Engineered wood flooring has several benefits over solid wood, beyond dimensional stability and universal use. Patented installation systems (such as “unilin” or “fiboloc”) allow for faster installation and easy replacement of boards. Engineered wood also allows a ‘floating’ installation (where the planks are not fastened to the floor below or to each other), further increasing ease of repair and reducing installation time.  The glue-down method is the most popular method of install because of it’s ability to be adhered to concrete slabs.  The majority of new home construction is done in this manner, making engineered hardwood flooring an extremely popular choice.

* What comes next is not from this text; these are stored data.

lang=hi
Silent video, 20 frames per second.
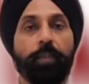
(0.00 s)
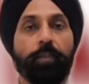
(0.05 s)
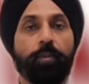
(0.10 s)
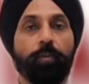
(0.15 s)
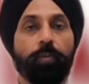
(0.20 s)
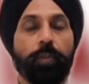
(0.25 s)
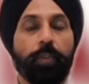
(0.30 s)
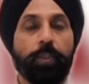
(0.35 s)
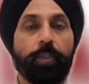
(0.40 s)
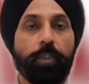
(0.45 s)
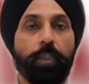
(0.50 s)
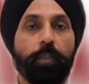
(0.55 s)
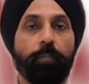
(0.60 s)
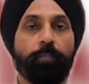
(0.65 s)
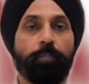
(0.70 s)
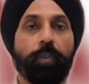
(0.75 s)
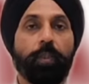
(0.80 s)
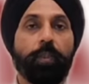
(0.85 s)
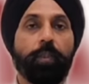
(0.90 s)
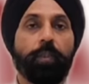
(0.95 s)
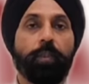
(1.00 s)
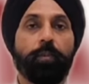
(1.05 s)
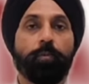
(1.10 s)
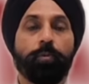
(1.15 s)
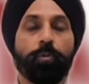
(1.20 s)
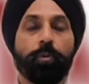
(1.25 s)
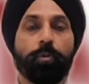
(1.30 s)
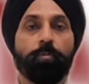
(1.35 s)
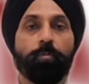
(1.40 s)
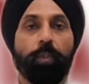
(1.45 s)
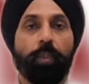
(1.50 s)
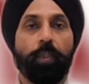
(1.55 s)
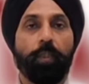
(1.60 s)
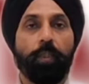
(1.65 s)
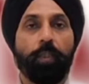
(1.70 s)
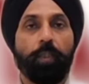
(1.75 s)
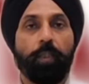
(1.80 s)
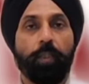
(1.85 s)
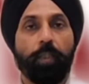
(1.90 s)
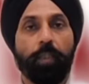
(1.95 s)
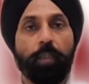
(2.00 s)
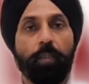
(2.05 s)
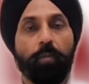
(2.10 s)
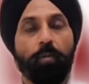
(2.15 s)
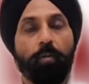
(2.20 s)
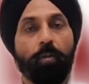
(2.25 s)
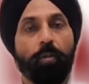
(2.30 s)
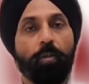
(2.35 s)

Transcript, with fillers: थी जो ए थी उसमें एक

Several steps have also been taken in the past few years to reduce the affects of a moisture-ridden or “hot” slab.  In the past, a slab such as this would have to undergo several precautionary steps to ensure that the wood floor would not be affected by the moisture.  This would add substantial time and cost to the overall project and often-times, made it difficult for some consumers to carry out the project all together.  Now, recent technology has produced adhesives that combine adhering compounds with moisture resistant components to make the process much easier on the installer and the pocketbook of the installer.  Whereas a project in the past could have several weeks added by the need to add protective layers to the slab, the newer methods cut time significantly and get the project done on time and in budget.  Many homeowners are now using the new moisture-resistant adhesives just as a precaution against potential problems to protect their investment.

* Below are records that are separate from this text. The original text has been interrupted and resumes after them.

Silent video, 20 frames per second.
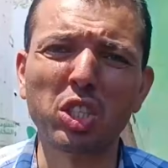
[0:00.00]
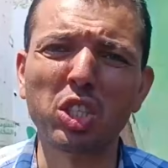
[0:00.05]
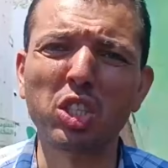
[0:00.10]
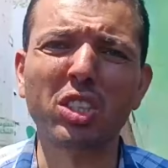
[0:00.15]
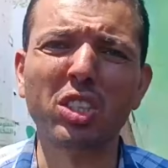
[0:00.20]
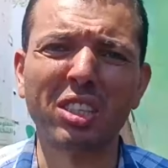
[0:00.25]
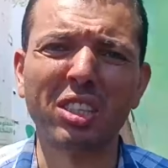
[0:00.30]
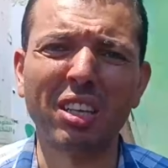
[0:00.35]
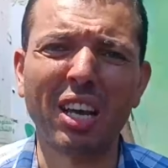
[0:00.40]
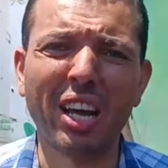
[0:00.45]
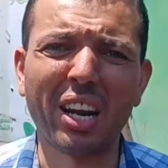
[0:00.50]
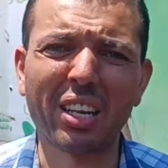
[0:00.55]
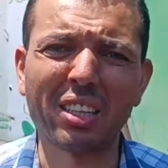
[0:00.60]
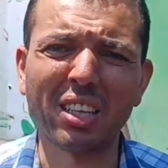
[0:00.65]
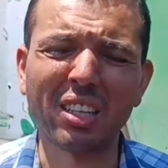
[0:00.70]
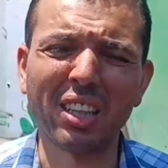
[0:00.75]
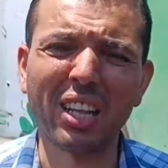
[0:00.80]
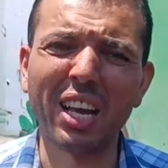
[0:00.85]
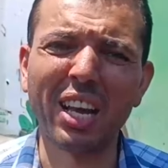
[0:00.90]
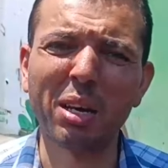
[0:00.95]
جدا
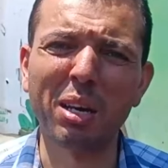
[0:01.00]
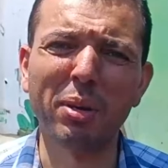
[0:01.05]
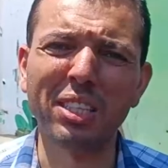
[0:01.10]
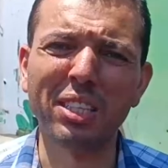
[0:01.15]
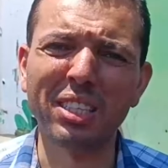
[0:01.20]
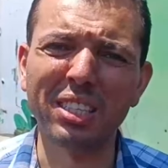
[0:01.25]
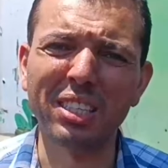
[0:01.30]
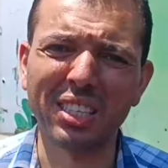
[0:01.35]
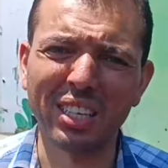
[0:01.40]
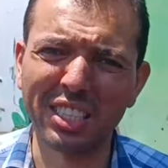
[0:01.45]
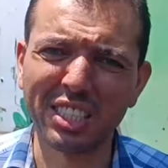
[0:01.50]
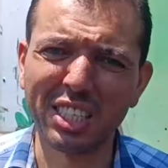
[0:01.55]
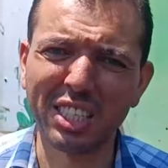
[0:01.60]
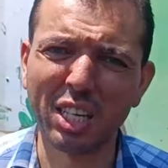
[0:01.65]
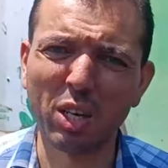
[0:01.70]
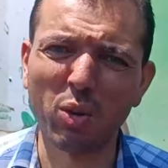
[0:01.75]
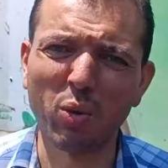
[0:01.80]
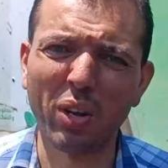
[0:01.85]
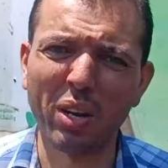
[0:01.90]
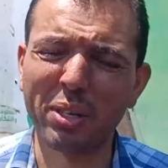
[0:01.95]
تعرضت لها بلدية
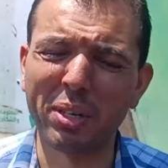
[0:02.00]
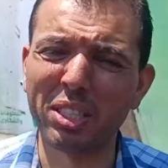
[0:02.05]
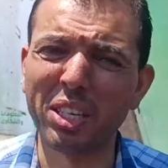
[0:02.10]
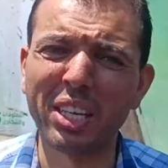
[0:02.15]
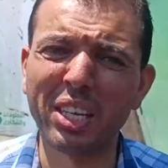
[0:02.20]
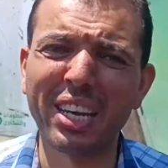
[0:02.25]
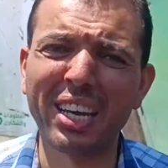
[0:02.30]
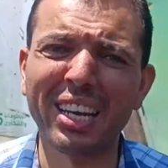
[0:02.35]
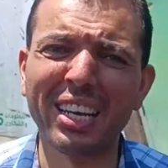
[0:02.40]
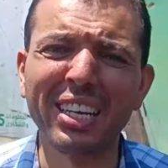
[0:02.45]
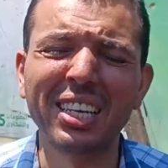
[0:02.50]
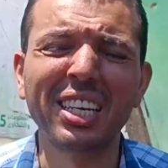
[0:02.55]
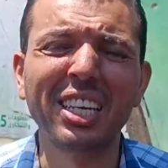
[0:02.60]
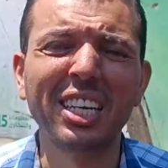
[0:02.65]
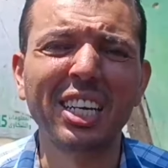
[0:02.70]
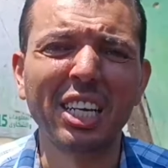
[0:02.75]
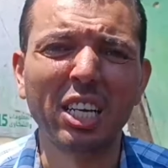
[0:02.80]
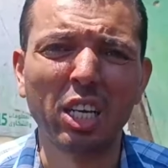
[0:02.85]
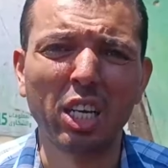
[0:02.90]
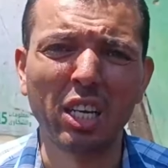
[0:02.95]
غزة والمدينة
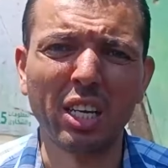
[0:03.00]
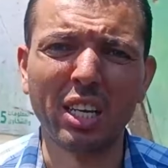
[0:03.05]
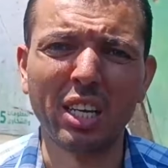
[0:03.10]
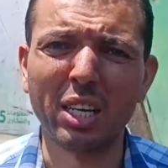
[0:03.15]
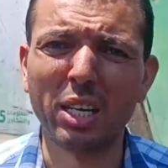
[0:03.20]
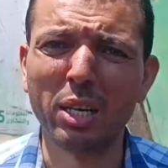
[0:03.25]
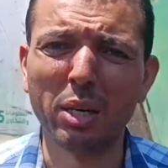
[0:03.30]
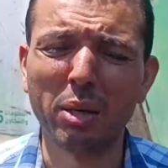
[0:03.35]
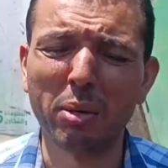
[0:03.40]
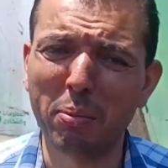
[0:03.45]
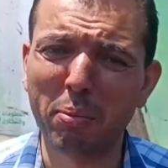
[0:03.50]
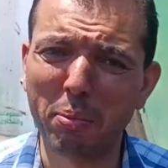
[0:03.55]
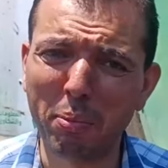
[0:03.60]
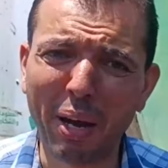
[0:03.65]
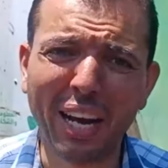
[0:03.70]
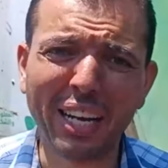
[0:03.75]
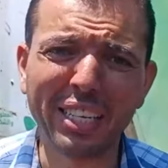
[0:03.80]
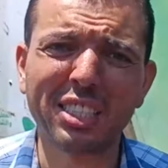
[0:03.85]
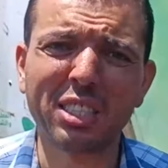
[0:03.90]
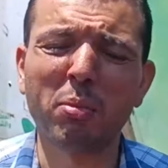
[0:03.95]
آه،
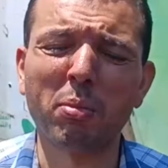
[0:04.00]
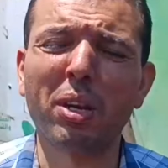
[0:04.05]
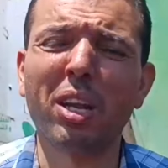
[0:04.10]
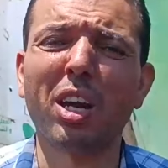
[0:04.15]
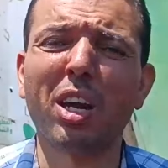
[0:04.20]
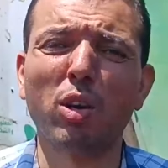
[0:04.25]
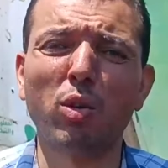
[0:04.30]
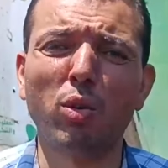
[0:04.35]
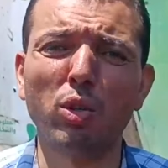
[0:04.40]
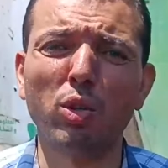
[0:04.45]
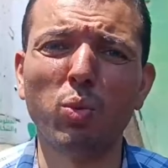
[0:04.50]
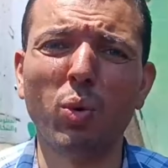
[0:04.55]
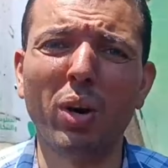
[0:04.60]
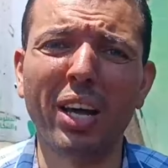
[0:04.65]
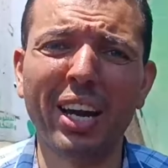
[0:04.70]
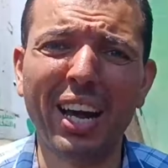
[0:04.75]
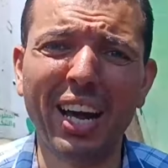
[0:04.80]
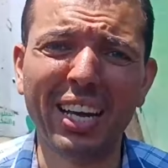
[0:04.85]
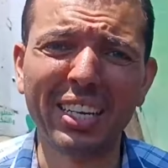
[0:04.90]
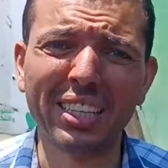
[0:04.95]
مع استمرار
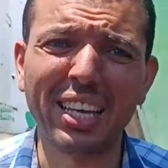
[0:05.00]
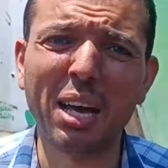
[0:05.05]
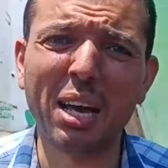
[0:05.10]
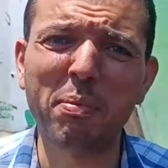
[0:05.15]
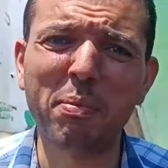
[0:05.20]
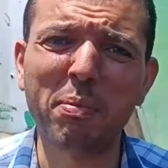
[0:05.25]
العدوان أحد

Lastly, and the best part about engineered hardwood floors, is the selection.  Species and board width and texture options are virtually unlimited.  Whereas oak and hickory will also be the most prominent, recent years have seen a surge in the market share by maple, teak, rosewood, and other exotics.  Colors can range from white-wash to traditional honeytones to virtual black stained floors.  From contemporary to rustic to traditional, everyone’s needs are met with today’s engineered wood floor selections.